▶ What is required: Can you copy out the data exactly? Leave the images out.

▶ Material for this task:
----------------

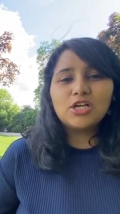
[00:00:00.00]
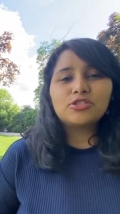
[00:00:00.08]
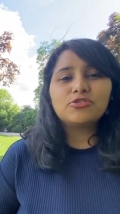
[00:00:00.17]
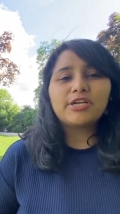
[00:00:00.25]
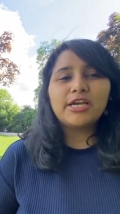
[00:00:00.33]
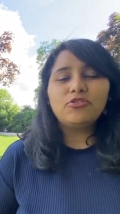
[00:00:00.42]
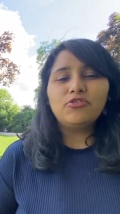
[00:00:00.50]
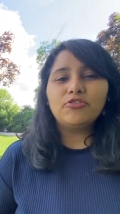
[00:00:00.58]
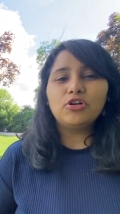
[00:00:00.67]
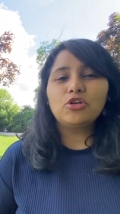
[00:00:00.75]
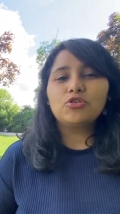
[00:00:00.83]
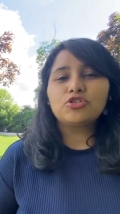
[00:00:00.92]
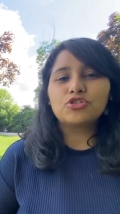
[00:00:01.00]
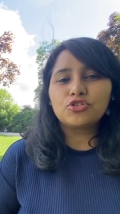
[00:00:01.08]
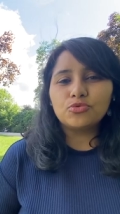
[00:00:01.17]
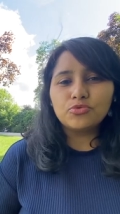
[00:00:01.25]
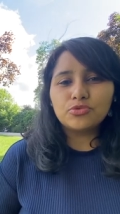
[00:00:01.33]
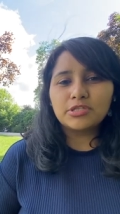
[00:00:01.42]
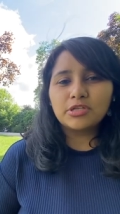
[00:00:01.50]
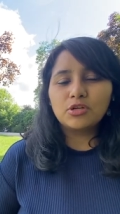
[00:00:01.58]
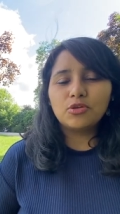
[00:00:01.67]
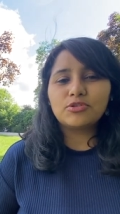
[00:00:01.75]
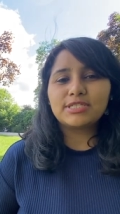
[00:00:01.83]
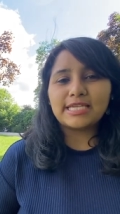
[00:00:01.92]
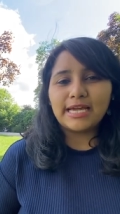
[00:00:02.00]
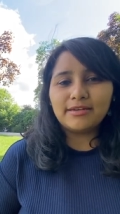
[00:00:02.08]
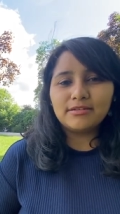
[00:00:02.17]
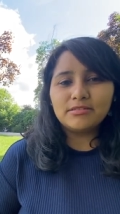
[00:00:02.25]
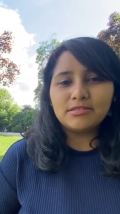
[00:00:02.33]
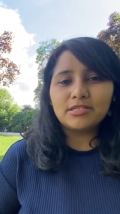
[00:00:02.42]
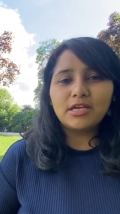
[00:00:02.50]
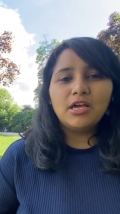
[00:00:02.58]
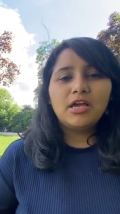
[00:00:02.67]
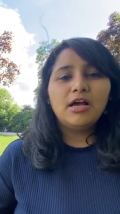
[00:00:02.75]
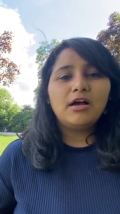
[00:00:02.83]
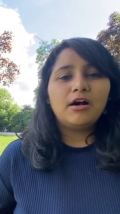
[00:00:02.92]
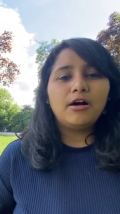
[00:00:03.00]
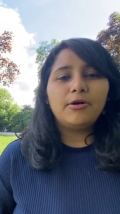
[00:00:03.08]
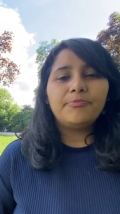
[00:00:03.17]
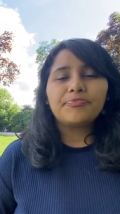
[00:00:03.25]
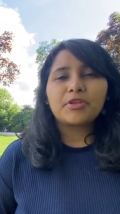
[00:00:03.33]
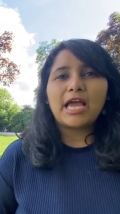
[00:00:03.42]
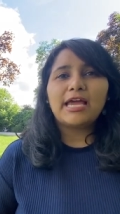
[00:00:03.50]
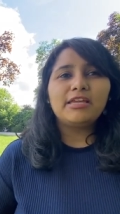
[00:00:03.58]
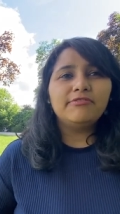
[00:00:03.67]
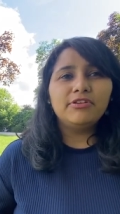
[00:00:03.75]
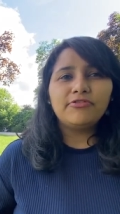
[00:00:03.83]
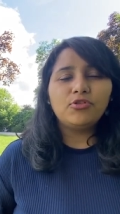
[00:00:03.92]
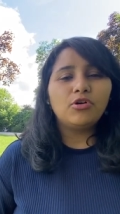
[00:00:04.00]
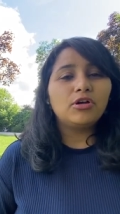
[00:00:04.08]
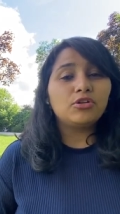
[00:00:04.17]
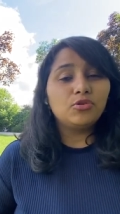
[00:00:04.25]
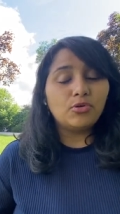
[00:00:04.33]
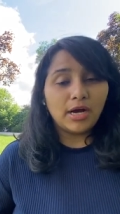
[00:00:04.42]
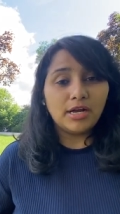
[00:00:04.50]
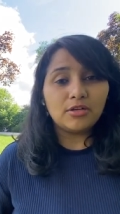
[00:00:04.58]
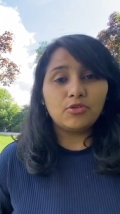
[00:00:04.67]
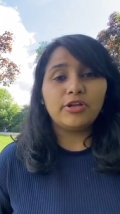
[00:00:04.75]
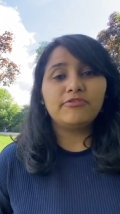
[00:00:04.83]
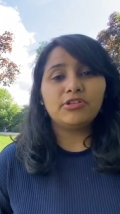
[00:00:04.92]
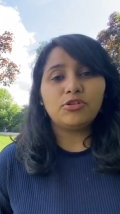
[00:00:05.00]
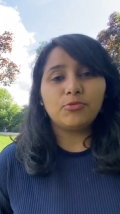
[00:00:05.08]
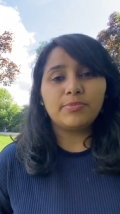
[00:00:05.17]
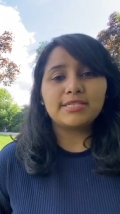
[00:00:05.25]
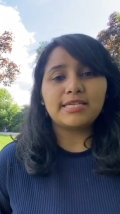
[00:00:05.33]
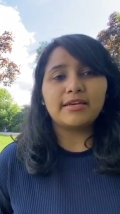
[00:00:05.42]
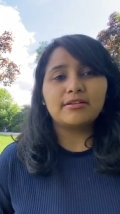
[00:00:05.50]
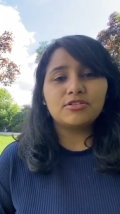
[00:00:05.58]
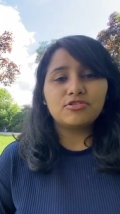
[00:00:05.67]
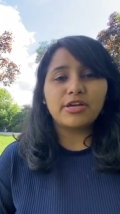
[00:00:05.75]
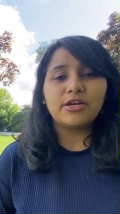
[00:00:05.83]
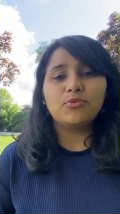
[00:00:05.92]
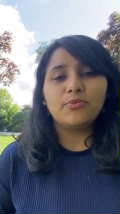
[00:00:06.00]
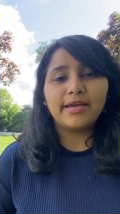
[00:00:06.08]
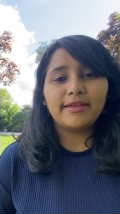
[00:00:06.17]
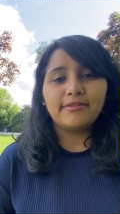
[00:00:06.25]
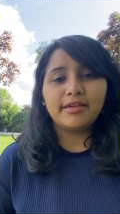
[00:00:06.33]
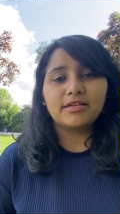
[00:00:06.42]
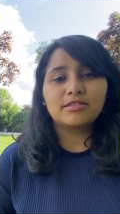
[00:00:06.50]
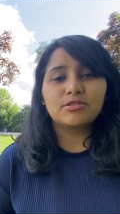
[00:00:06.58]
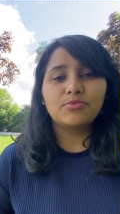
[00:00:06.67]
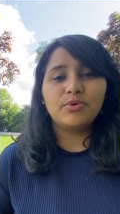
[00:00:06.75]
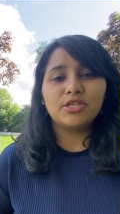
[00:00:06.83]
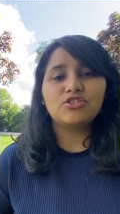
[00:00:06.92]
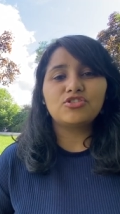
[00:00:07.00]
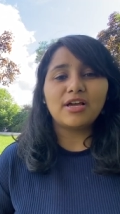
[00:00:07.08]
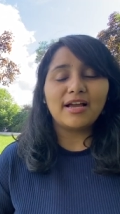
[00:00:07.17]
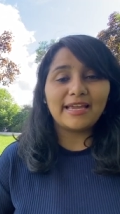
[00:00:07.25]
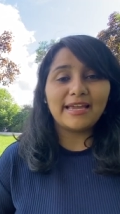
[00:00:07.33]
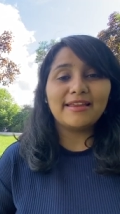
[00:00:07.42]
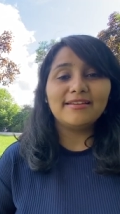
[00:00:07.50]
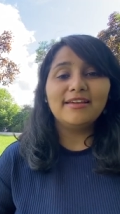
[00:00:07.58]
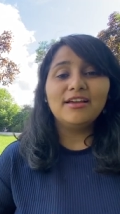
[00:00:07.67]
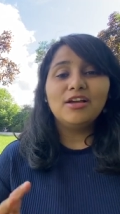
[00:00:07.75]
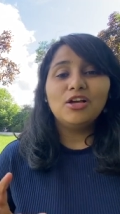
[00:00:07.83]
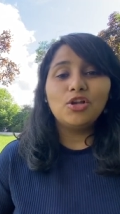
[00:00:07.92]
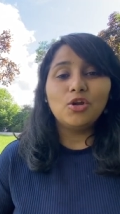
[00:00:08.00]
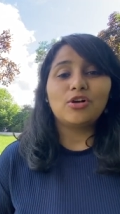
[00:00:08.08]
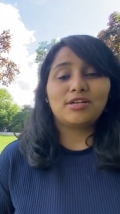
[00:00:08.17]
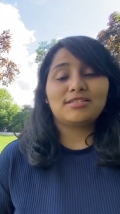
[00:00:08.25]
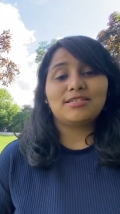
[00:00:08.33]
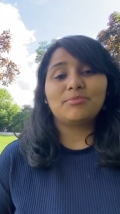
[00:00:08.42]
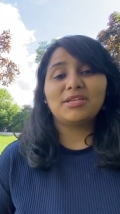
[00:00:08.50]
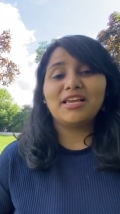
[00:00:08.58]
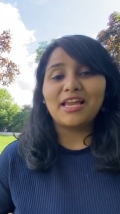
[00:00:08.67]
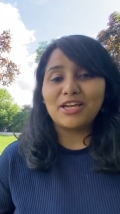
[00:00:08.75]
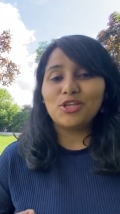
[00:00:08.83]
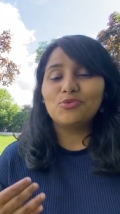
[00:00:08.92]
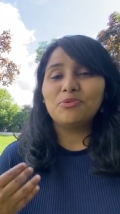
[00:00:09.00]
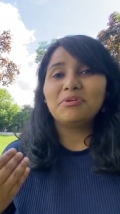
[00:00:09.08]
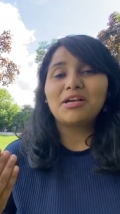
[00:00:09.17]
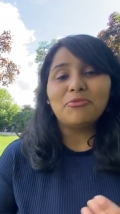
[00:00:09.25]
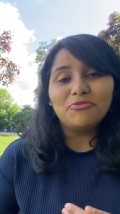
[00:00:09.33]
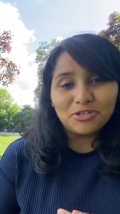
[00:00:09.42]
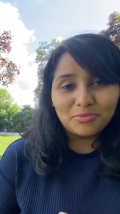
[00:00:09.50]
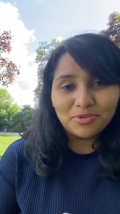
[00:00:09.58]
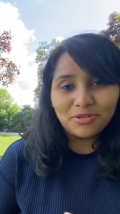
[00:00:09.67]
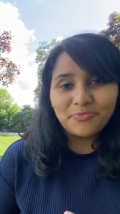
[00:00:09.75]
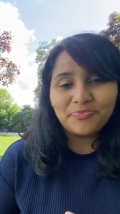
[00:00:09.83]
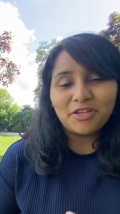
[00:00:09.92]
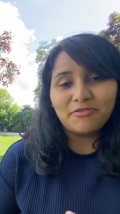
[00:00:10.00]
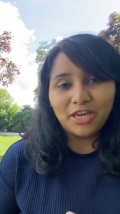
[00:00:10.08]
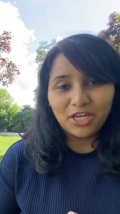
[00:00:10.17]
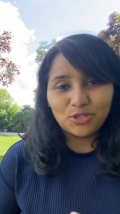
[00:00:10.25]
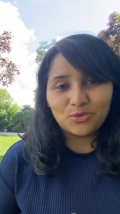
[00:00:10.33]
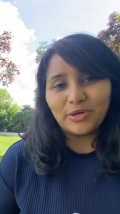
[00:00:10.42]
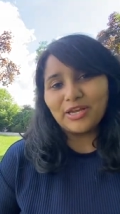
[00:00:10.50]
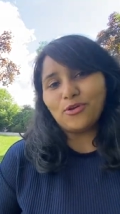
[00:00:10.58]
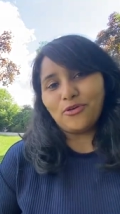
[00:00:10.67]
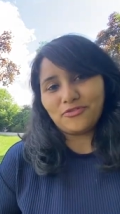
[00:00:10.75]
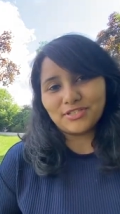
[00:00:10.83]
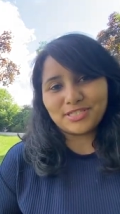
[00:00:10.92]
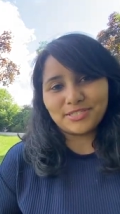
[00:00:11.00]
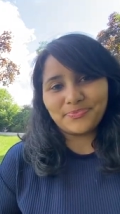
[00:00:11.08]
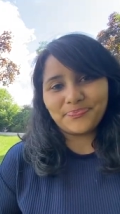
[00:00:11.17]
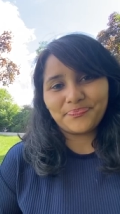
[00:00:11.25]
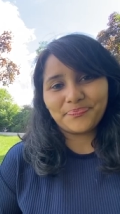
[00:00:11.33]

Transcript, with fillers: So try to go for closed shoes, closed sandals, and even if you are going for the open sandals, try to wear things which again look something like you would be comfortable wearing to an office.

----------------

▶ Result of the task:
[00:00:00.00]
[00:00:00.08]
[00:00:00.17]
[00:00:00.25]
[00:00:00.33]
[00:00:00.42]
[00:00:00.50]
[00:00:00.58]
[00:00:00.67]
[00:00:00.75]
[00:00:00.83]
[00:00:00.92]
[00:00:01.00]
[00:00:01.08]
[00:00:01.17]
[00:00:01.25]
[00:00:01.33]
[00:00:01.42]
[00:00:01.50]
[00:00:01.58]
[00:00:01.67]
[00:00:01.75]
[00:00:01.83]
[00:00:01.92]
[00:00:02.00]
[00:00:02.08]
[00:00:02.17]
[00:00:02.25]
[00:00:02.33]
[00:00:02.42]
[00:00:02.50]
[00:00:02.58]
[00:00:02.67]
[00:00:02.75]
[00:00:02.83]
[00:00:02.92]
[00:00:03.00]
[00:00:03.08]
[00:00:03.17]
[00:00:03.25]
[00:00:03.33]
[00:00:03.42]
[00:00:03.50]
[00:00:03.58]
[00:00:03.67]
[00:00:03.75]
[00:00:03.83]
[00:00:03.92]
[00:00:04.00]
[00:00:04.08]
[00:00:04.17]
[00:00:04.25]
[00:00:04.33]
[00:00:04.42]
[00:00:04.50]
[00:00:04.58]
[00:00:04.67]
[00:00:04.75]
[00:00:04.83]
[00:00:04.92]
[00:00:05.00]
[00:00:05.08]
[00:00:05.17]
[00:00:05.25]
[00:00:05.33]
[00:00:05.42]
[00:00:05.50]
[00:00:05.58]
[00:00:05.67]
[00:00:05.75]
[00:00:05.83]
[00:00:05.92]
[00:00:06.00]
[00:00:06.08]
[00:00:06.17]
[00:00:06.25]
[00:00:06.33]
[00:00:06.42]
[00:00:06.50]
[00:00:06.58]
[00:00:06.67]
[00:00:06.75]
[00:00:06.83]
[00:00:06.92]
[00:00:07.00]
[00:00:07.08]
[00:00:07.17]
[00:00:07.25]
[00:00:07.33]
[00:00:07.42]
[00:00:07.50]
[00:00:07.58]
[00:00:07.67]
[00:00:07.75]
[00:00:07.83]
[00:00:07.92]
[00:00:08.00]
[00:00:08.08]
[00:00:08.17]
[00:00:08.25]
[00:00:08.33]
[00:00:08.42]
[00:00:08.50]
[00:00:08.58]
[00:00:08.67]
[00:00:08.75]
[00:00:08.83]
[00:00:08.92]
[00:00:09.00]
[00:00:09.08]
[00:00:09.17]
[00:00:09.25]
[00:00:09.33]
[00:00:09.42]
[00:00:09.50]
[00:00:09.58]
[00:00:09.67]
[00:00:09.75]
[00:00:09.83]
[00:00:09.92]
[00:00:10.00]
[00:00:10.08]
[00:00:10.17]
[00:00:10.25]
[00:00:10.33]
[00:00:10.42]
[00:00:10.50]
[00:00:10.58]
[00:00:10.67]
[00:00:10.75]
[00:00:10.83]
[00:00:10.92]
[00:00:11.00]
[00:00:11.08]
[00:00:11.17]
[00:00:11.25]
[00:00:11.33]

Transcript, with fillers: So try to go for closed shoes, closed sandals, and even if you are going for the open sandals, try to wear things which again look something like you would be comfortable wearing to an office.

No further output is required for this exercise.